Rapport Moyen-Orient/Afrique du Nord N°41 11 mai 2005
L'ISLAMISME EN AFRIQUE DU NORD IV:
CONTESTATION ISLAMISTE EN MAURITANIE:
MENACE OU BOUC ÉMISSAIRE?
SYNTHÈSE
Ignorée par les médias et les chancelleries internationales,
la Mauritanie vit une période d'instabilité croissante.
Tentatives de putschs avortés, formation du mouvement
rebelle, Foursan Taghyir (Les Cavaliers du Changement),
découverte de caches d'armes à Nouakchott, arrestations
de dirigeants islamistes: les signes ne manquent pas.
Dans le discours officiel, le problème de la stabilité
politique tend à être lié à la question de l'Islamisme. La
réalité est bien moins simple. Le régime d'Ould Taya
profite de la situation internationale (lutte contre le
terrorisme mondial) pour légitimer un déni de démocratie
et accréditer la thèse de l'accointance des islamistes avec
les rebelles, afin de les déconsidérer. Ce faisant, il prend
le risque de conduire l'État mauritanien dans une impasse
en le rendant dangereusement dépendant du soutien
américain face à une contestation interne grandissante.
Miser sur le soutien extérieur pour réprimer un soi-disant
terrorisme islamiste local qui, à l'heure actuelle, n'existe
guère, relève plus de la fuite en avant que d'une stratégie
réfléchie, et pourrait à terme s'avérer une très coûteuse
erreur.
La mouvance islamiste mauritanienne se manifeste de
plusieurs manières: les associations caritatives, les
organisations de prêche (la Jema'at al-Da'wa wa 'l-
Tabligh étant la mieux implantée), et une nébuleuse de
groupuscules politiques proches de l'idéologie des
Wahhabites, des Frères Musulmans et de penseurs comme
le tunisien Rachid Ghannouchi ou le soudanais Hassan
al-Tourabi. Le faible degré d'organisation politique
provient de l'interdiction de constituer des partis politiques
d'opposition avant l'ouverture démocratique de 1991 et,
depuis, d'une ordonnance relative à l'organisation des
partis dont le pouvoir actuel se sert pour garder les
islamistes en dehors du champ politique. Une première
tentative d'unification des différents courants politiques
avait eu lieu au milieu des années 1990 et s'était soldée
par l'arrestation de ses leaders.
Si l'expression politique de l'islamisme est limitée, les
sympathisants de cette idéologie sont de plus en plus
nombreux. L'islamisme se développe surtout dans les
villes (Nouakchott, Nouadhibou, Rosso, Zouérat), au
sein de certaines populations comme les Haratines
(ancienne couche servile de la société qui constitue
aujourd'hui l'essentiel du sous-prolétariat urbain) ainsi
que chez les jeunes sortis sans véritable qualification du
système d'éducation arabisé et qui échouent sur un
marché du travail complètement déprimé. La réforme
de l'éducation, qui a introduit massivement l'arabe au
détriment du français, a été un grave échec, la maîtrise du
français restant un atout considérable sur le marché de
l'emploi. De plus, cet abandon du français a coupé les
nouvelles générations du monde occidental et de ses
valeurs. L'islamisme s'enracine également dans la misère
urbaine, le rejet d'une classe politique corrompue et
l'enterrement du projet démocratique. Le secteur caritatif,
dont l'essentiel des fonds provient des pays du Golfe,
contribue également à son essor.

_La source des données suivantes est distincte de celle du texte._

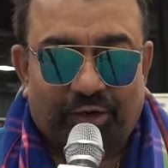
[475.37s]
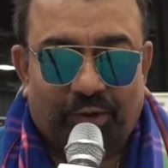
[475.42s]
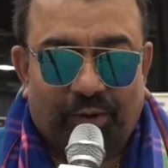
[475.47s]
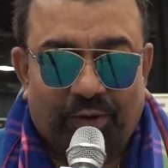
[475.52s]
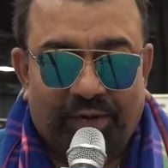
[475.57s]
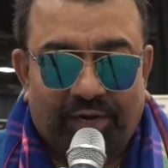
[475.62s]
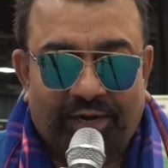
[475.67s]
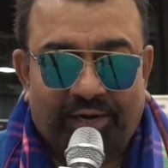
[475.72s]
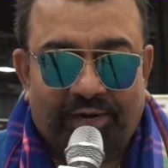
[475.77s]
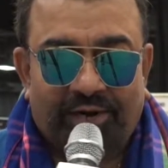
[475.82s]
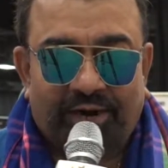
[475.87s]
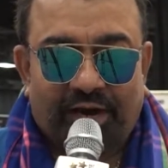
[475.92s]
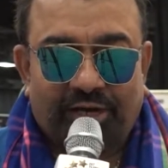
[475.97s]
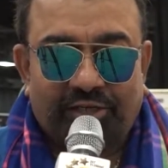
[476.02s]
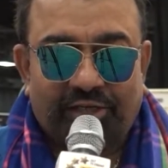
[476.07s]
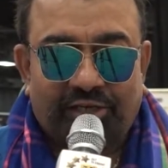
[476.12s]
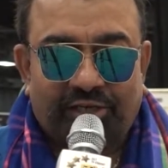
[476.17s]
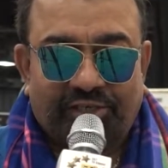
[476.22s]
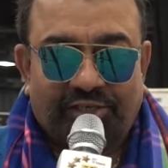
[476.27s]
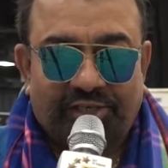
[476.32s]
grown and
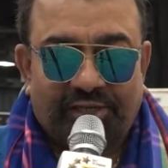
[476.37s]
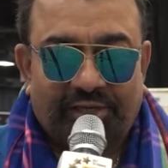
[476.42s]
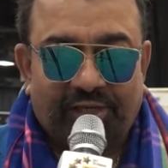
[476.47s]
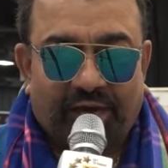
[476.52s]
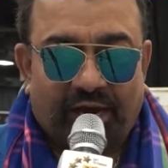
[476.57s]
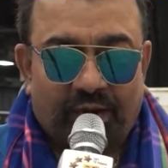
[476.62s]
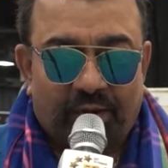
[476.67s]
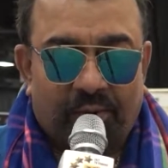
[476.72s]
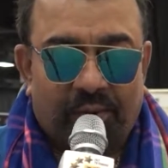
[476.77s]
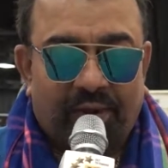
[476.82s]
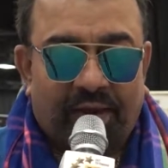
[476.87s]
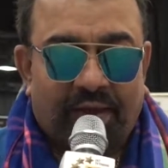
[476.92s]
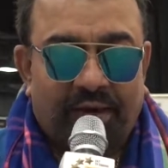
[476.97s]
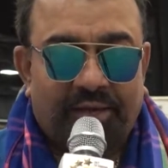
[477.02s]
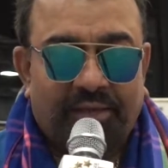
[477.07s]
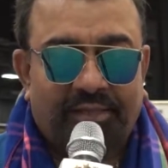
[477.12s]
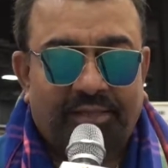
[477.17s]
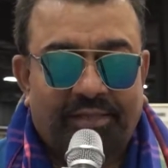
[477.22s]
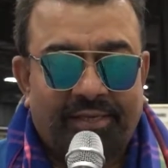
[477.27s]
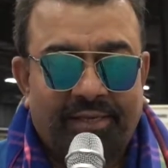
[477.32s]
Rajesh and Arun
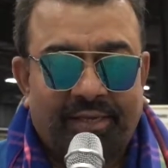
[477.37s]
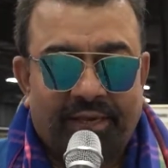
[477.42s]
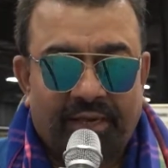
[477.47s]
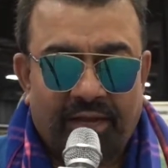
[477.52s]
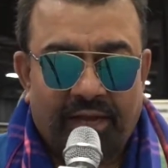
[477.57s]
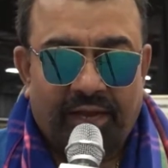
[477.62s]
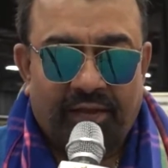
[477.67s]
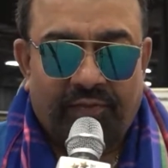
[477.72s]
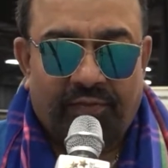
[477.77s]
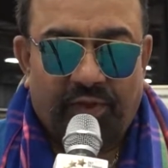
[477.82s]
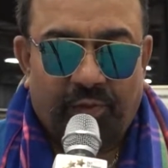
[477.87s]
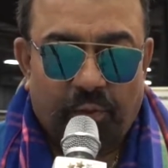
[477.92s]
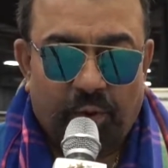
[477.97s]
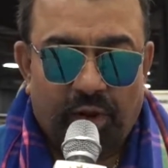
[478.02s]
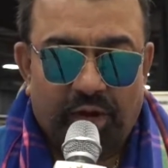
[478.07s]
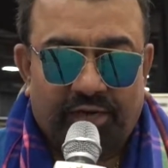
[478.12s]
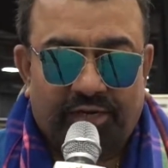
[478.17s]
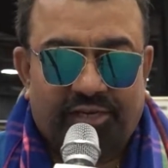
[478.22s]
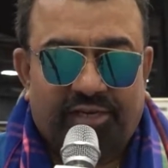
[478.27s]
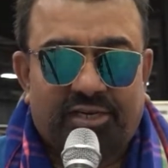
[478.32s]
Anand, they
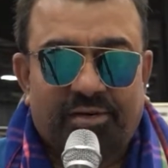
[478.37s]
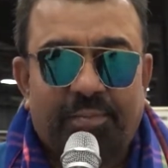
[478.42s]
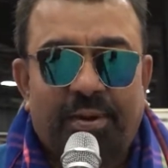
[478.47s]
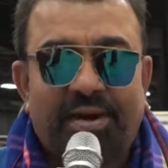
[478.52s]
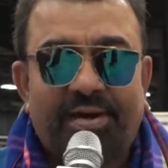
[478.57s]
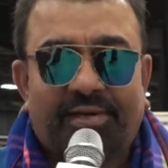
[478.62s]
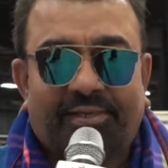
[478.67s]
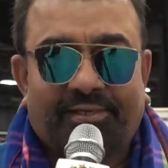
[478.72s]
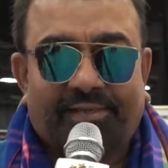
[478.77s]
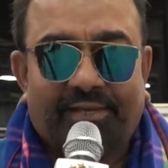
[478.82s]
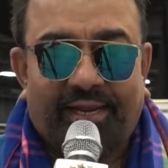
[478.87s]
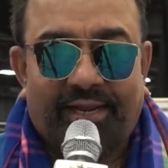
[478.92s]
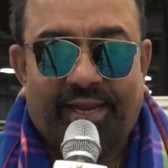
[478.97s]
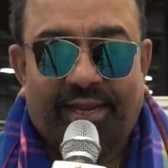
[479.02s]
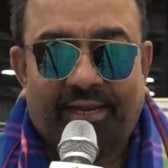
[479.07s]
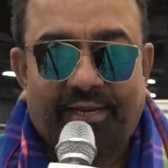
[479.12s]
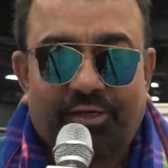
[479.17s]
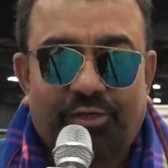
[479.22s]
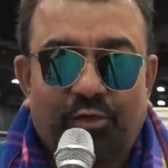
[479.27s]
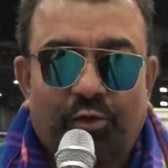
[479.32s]
work tremendously
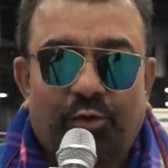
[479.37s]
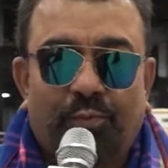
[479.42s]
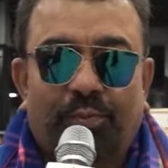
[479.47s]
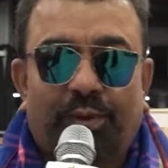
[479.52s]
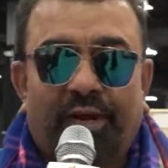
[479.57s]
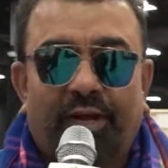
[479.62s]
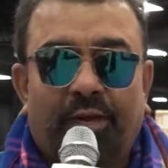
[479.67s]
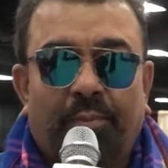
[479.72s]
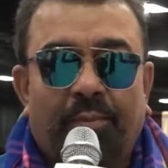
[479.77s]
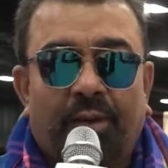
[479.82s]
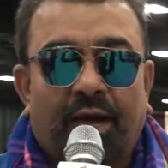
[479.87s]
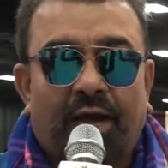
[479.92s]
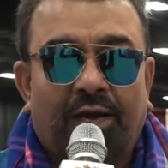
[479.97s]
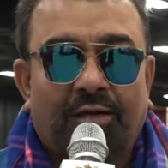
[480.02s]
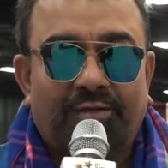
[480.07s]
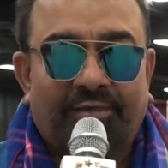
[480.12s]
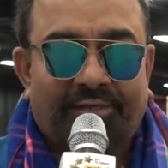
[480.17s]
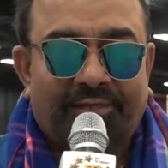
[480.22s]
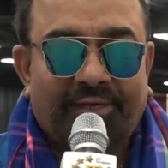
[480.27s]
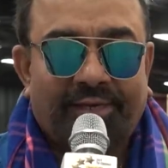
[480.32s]
to bring
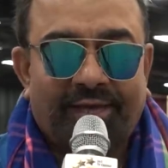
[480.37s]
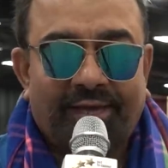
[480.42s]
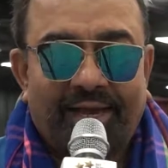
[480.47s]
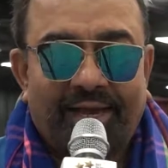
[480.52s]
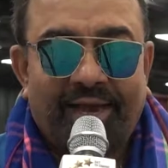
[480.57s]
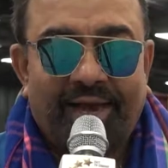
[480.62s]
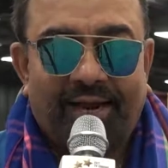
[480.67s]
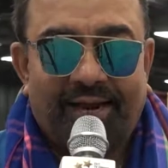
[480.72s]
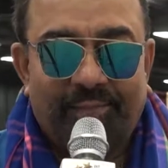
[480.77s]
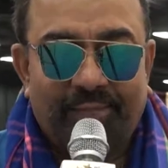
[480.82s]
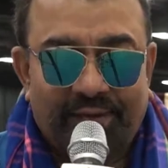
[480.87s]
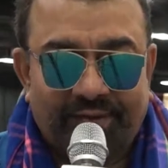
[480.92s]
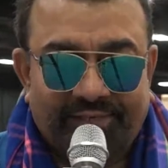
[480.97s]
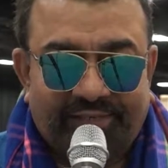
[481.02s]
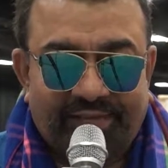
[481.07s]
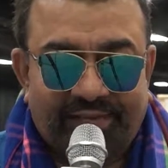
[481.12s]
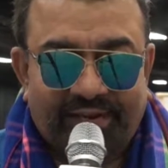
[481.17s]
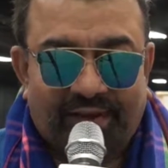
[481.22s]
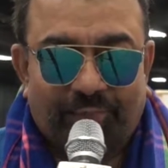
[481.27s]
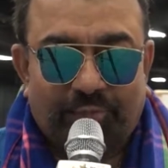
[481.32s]
about an
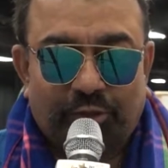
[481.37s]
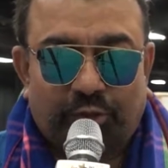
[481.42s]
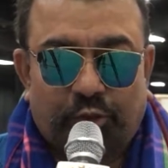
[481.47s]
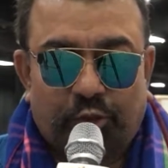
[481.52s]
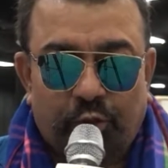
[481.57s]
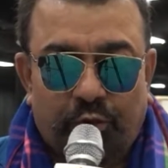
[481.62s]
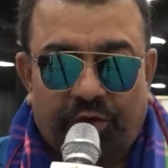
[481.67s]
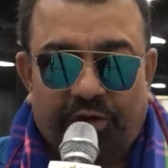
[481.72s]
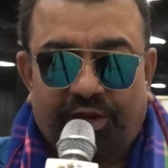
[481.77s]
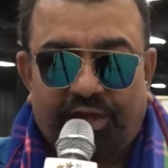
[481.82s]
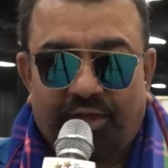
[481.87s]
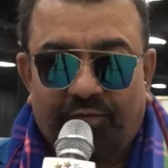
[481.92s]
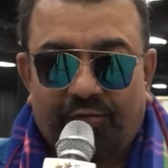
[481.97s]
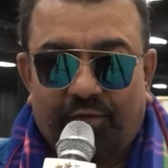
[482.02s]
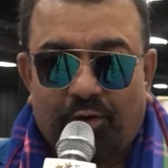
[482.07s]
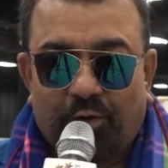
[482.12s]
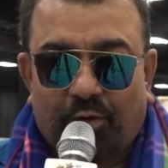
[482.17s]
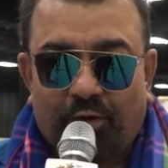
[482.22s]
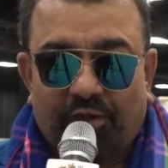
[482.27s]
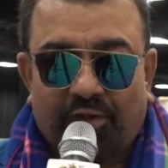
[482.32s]
amazing opportunity for
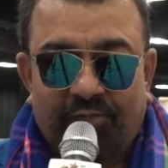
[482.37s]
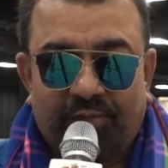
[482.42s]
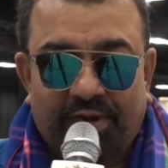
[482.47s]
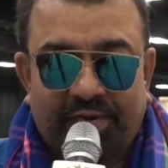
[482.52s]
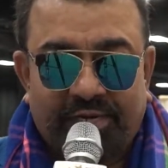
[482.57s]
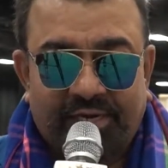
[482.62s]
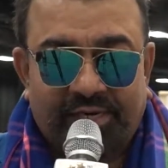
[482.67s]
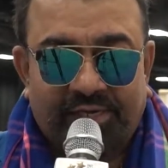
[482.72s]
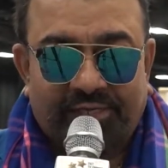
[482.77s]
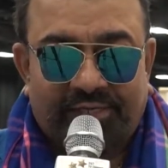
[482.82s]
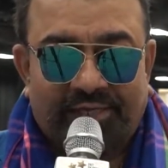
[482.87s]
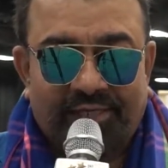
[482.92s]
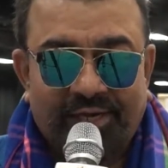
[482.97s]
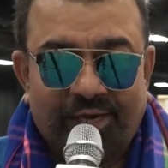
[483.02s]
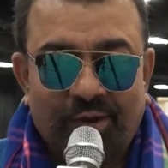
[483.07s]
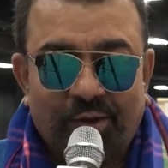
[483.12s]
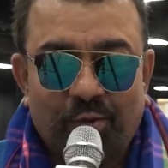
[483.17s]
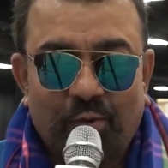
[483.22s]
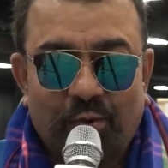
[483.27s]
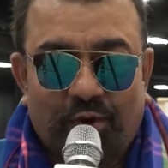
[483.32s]
all the vendors
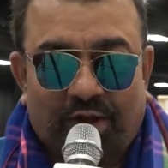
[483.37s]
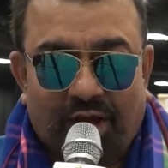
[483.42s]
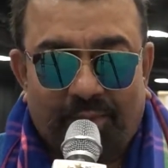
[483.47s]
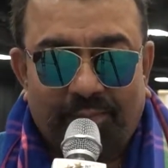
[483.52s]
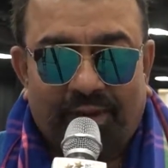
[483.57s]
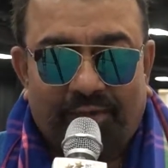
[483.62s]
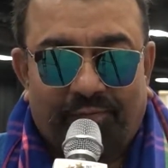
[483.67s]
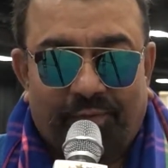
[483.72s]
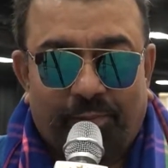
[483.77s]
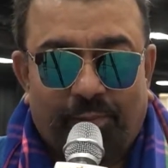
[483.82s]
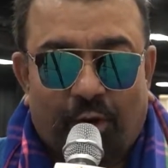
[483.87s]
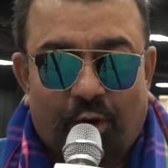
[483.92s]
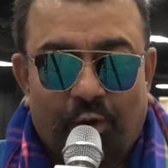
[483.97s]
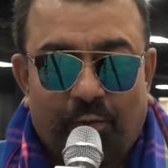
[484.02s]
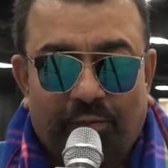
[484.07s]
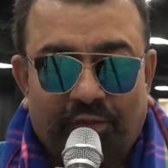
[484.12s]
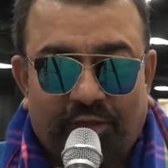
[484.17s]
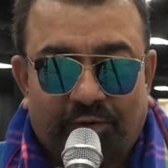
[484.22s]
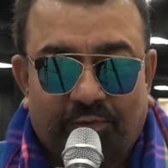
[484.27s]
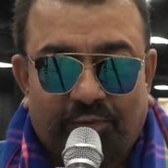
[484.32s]
who come here from all
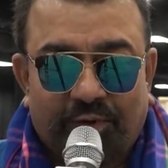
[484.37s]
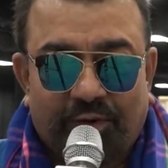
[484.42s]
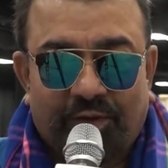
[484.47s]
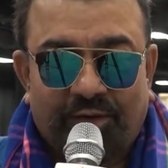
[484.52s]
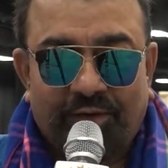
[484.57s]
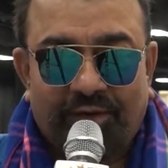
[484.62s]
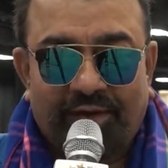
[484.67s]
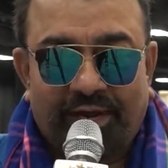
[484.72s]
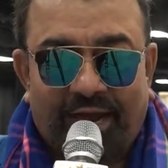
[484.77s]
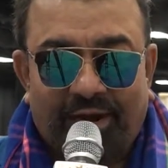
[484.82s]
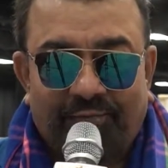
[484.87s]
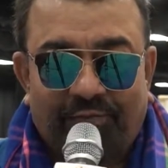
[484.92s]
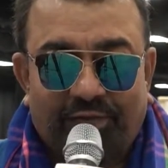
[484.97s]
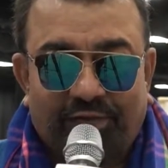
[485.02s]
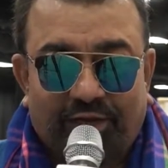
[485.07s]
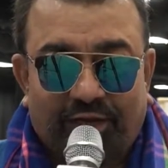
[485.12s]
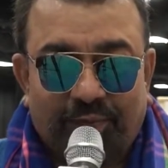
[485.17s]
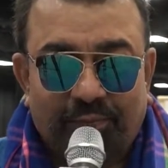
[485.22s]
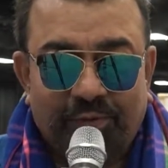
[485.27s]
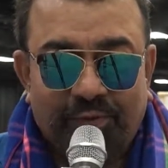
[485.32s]
over the world and for
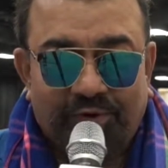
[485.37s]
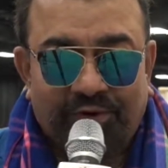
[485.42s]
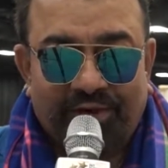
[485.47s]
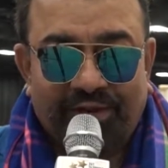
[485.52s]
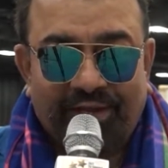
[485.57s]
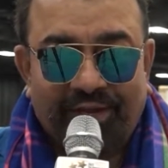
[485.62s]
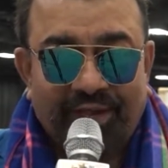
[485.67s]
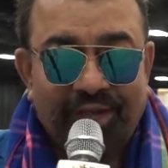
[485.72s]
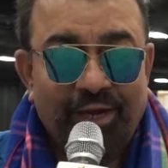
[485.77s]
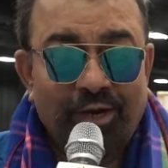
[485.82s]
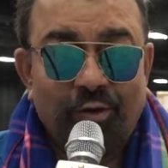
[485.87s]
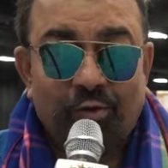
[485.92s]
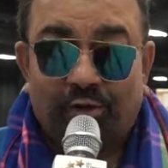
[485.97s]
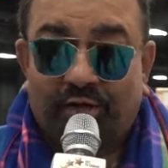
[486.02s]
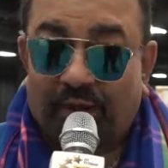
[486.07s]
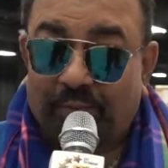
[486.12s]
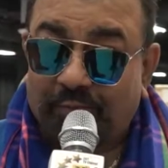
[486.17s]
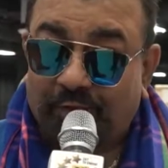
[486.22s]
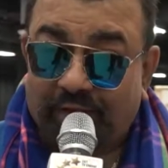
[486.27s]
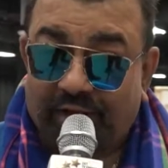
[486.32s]
the community to
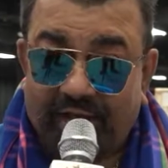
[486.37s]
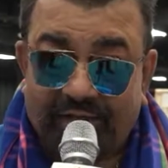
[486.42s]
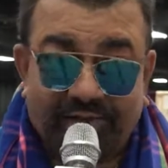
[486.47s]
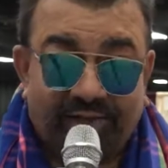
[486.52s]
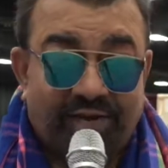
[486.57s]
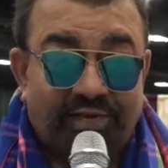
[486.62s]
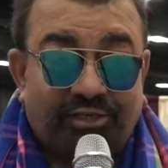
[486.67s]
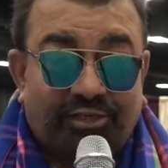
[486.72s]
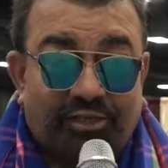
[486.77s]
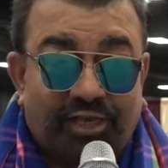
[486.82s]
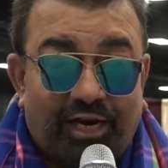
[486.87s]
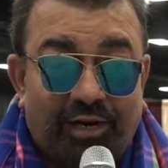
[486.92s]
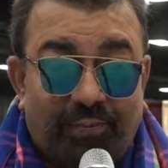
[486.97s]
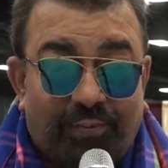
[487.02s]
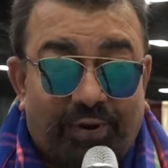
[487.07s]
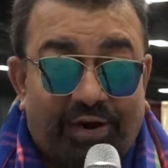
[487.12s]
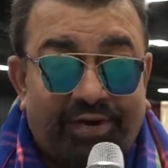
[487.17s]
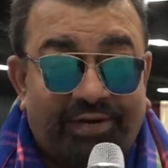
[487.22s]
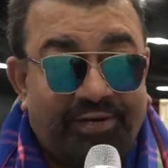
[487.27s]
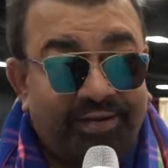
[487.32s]
come together and
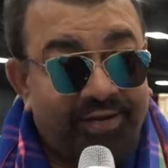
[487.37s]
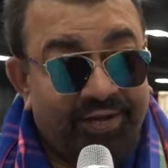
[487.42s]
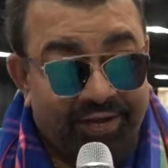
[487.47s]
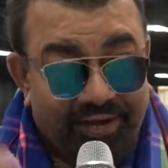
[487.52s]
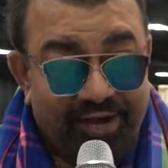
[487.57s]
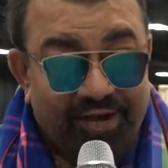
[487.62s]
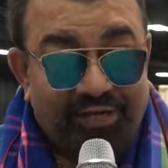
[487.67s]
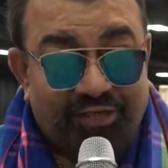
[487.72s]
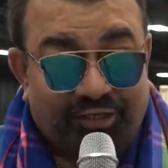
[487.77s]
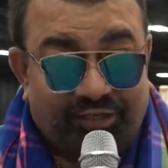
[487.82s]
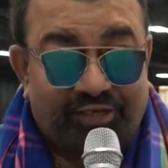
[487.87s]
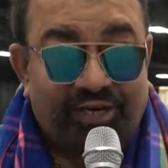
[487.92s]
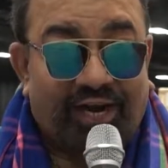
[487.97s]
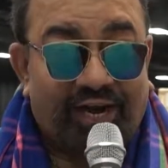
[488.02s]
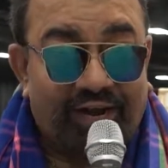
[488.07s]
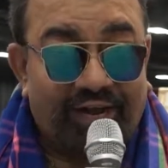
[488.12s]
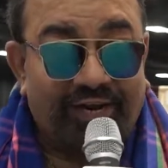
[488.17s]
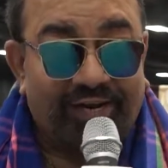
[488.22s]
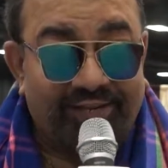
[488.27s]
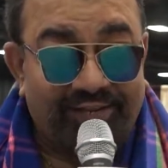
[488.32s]
celebrate in
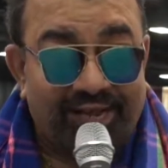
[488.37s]
style.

Ces flux économiques
importants ne sont absolument pas contrôlés par l'État,
qui n'a donc aucun moyen de savoir si ces fonds ne sont
effectivement destinés qu'aux actions caritatives et à
l'édification de mosquées.
Une tentative d'unification du courant politique semble
se dessiner autour du Parti de la Convergence
Démocratique (PCD), bien que ce parti ne soit pas
encore reconnu par les autorités. Mais le pouvoir semble
une fois de plus ne pas vouloir accepter les islamistes
dans le champ politique, bien que ceux-ci s'affirment
légalistes et prêts à jouer le jeu démocratique.
Le gouvernement a intérêt à repenser sa stratégie, s'il veut
renforcer l'assise politique interne de l'État. Pour ce faire,
il devrait s'attaquer aux facteurs sociaux qui favorisent la
contestation islamiste, notamment le chômage endémique,
la corruption de la classe dirigeante et la très grande
inégalité dans la répartition des revenus au niveau national.
Il devrait également mener un effort particulier pour
rénover son système éducatif, en se penchant en particulier
sur le cas des élèves issus du système éducatif religieux.